Few studies have investigated the associations of childhood growth trajectories with the prenatal metabolic risks of mothers and their interaction with children’s genetic susceptibility.
To investigate the effects of gestational metabolic syndrome (GMS) risks and children’s polygenic risk scores (PRSs), and their interaction effect on the BMI trajectory and obesity risk of offspring from birth to 6 years of age.
A total of 2,603 mother-child pairs were recruited from the Ma’anshan birth cohort (Anhui Province of China) study. Data on maternal prepregnancy obesity, gestational weight gain (GWG), gestational diabetes mellitus (GDM), and hypertensive disorders of pregnancy (HDP) were used to evaluate maternal GMS risk. In addition, 1,482 cord blood samples were used to genotype 11 candidate single-nucleotide polymorphisms (SNPs) to calculate children’s PRSs. The latent class growth model using the longitudinal BMI-for-age z scores (BMIz) was applied to validly capture the BMIz growth trajectory.
Maternal GMS status was associated with higher BMIz scores and with an increased risk of overweight/obesity. Positive relationships were revealed between PRS and the risk of overweight/obesity among girls. Additionally, maternal GMS significantly interacted with the child’s PRS on BMIz scores and the risk of overweight/obesity among girls. Hierarchical BMI trajectory graphs by different exposure groups showed consistent findings, and both boys’ and girls’ BMIz trajectories were divided into three groups. Among girls, the higher the GMS risk or PRS they had, the higher the probability of being in the high BMIz trajectory group.

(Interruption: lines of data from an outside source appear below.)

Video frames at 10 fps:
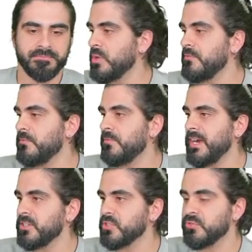We
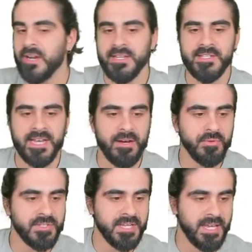factorize
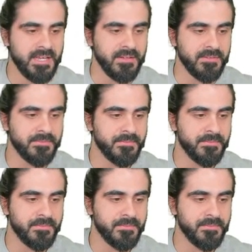out A.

Maternal GMS status increased BMIz scores and the risk of obesity in both boys and girls and elevated the child’s BMI trajectory from birth to 6 years of age among girls. PRSs were significantly associated with children’s BMI trajectory and the risk of obesity and modified the associations between maternal GMS status and obesity biomarkers only among girls. Thus, regarding childhood obesity, steps should be taken to decrease maternal metabolic risks before and during pregnancy, and sex discrepancies should be noted to identify high-risk populations after birth to hierarchically manage them.